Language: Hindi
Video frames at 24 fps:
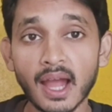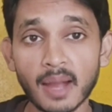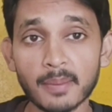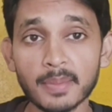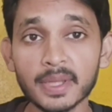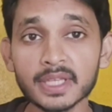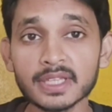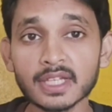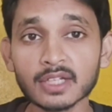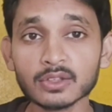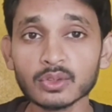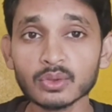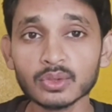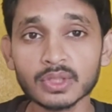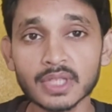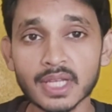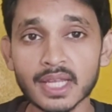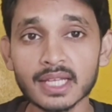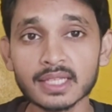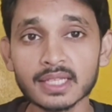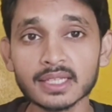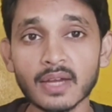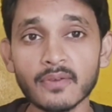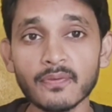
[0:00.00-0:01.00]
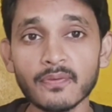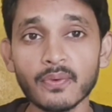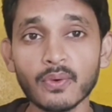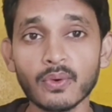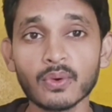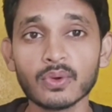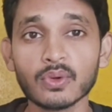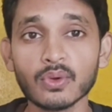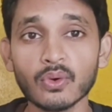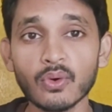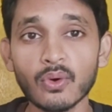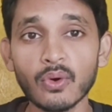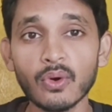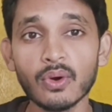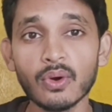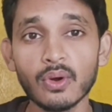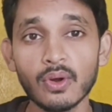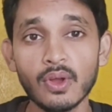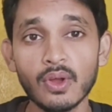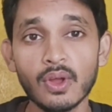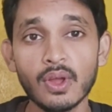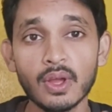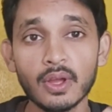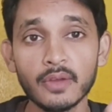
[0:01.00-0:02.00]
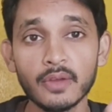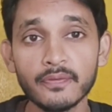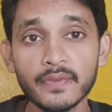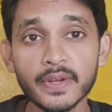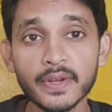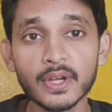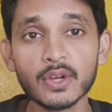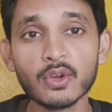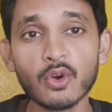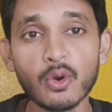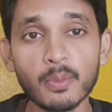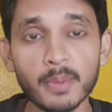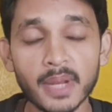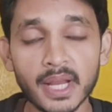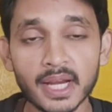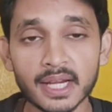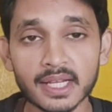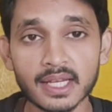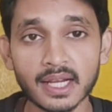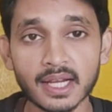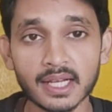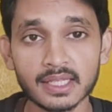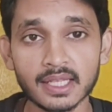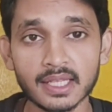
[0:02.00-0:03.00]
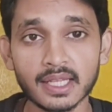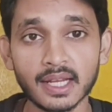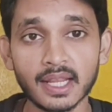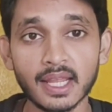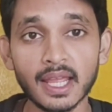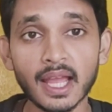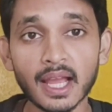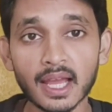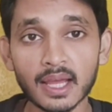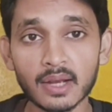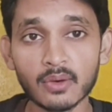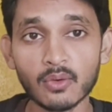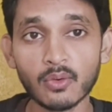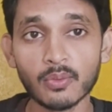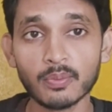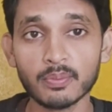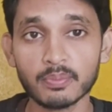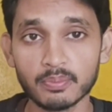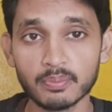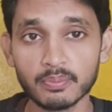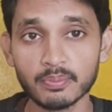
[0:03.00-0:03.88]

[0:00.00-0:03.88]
अभी तक तो ठीक था फोटो वीडियो में एड कर दे रहे हैं अगर वो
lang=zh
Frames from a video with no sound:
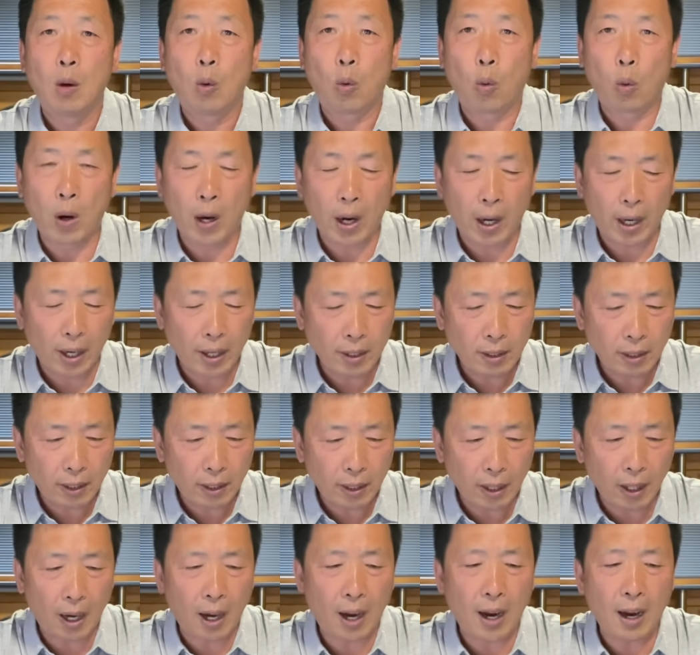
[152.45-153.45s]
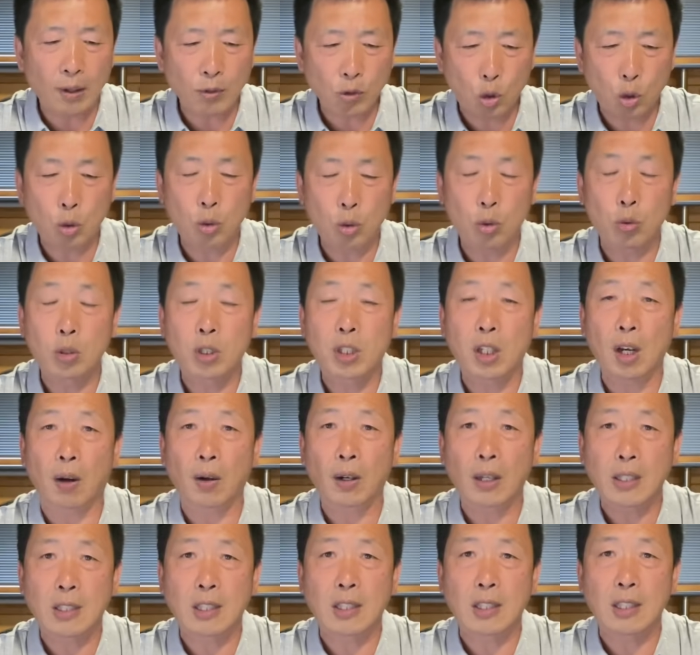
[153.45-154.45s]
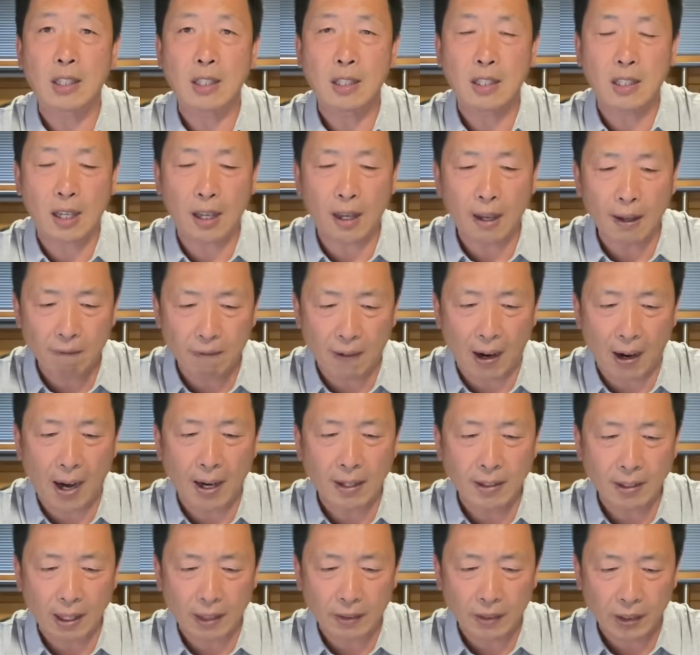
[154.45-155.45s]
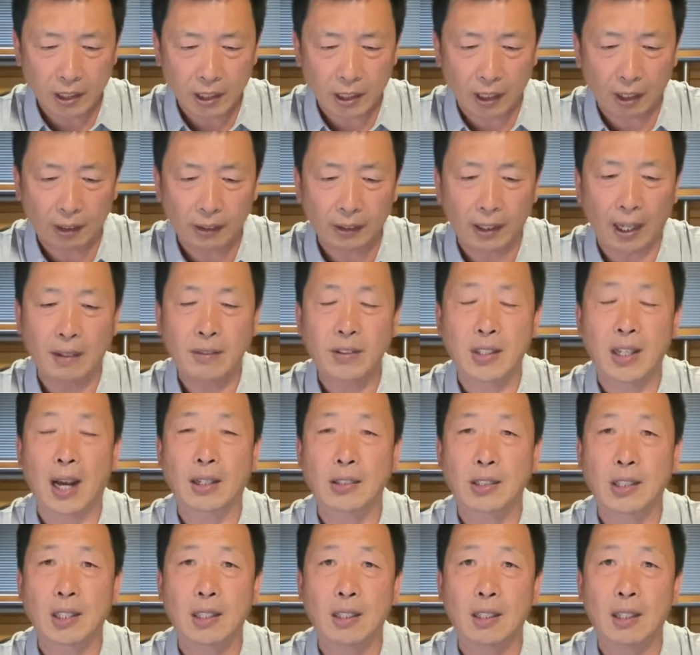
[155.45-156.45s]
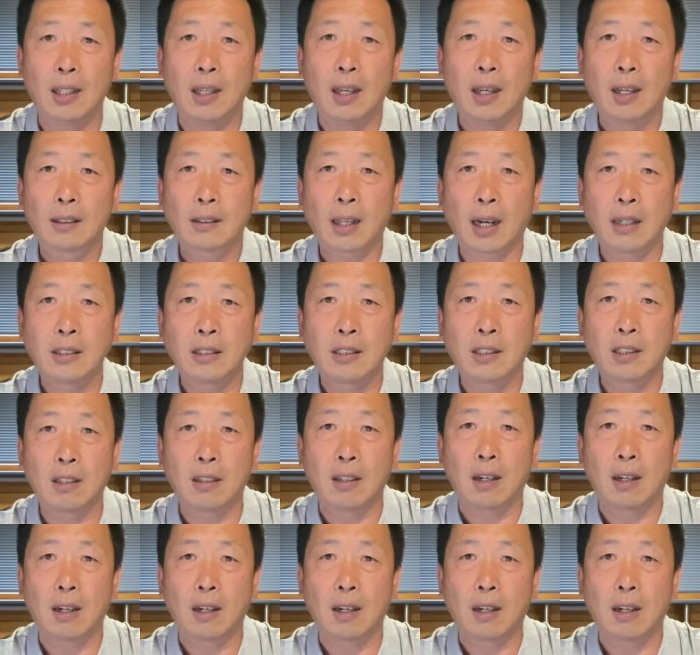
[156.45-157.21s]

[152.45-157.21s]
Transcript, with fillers: 我很遗憾取消了几千万人的圣诞假期，但这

++++

● **WHAT THE TASK ASKS**
Each of the entries above must be copied exactly, but the pictures stay out.

● **PROBLEM SOLUTION**
Language: Hindi
Video frames at 24 fps:
[0:00.00-0:01.00]
[0:01.00-0:02.00]
[0:02.00-0:03.00]
[0:03.00-0:03.88]

[0:00.00-0:03.88]
अभी तक तो ठीक था फोटो वीडियो में एड कर दे रहे हैं अगर वो
lang=zh
Frames from a video with no sound:
[152.45-153.45s]
[153.45-154.45s]
[154.45-155.45s]
[155.45-156.45s]
[156.45-157.21s]

[152.45-157.21s]
Transcript, with fillers: 我很遗憾取消了几千万人的圣诞假期，但这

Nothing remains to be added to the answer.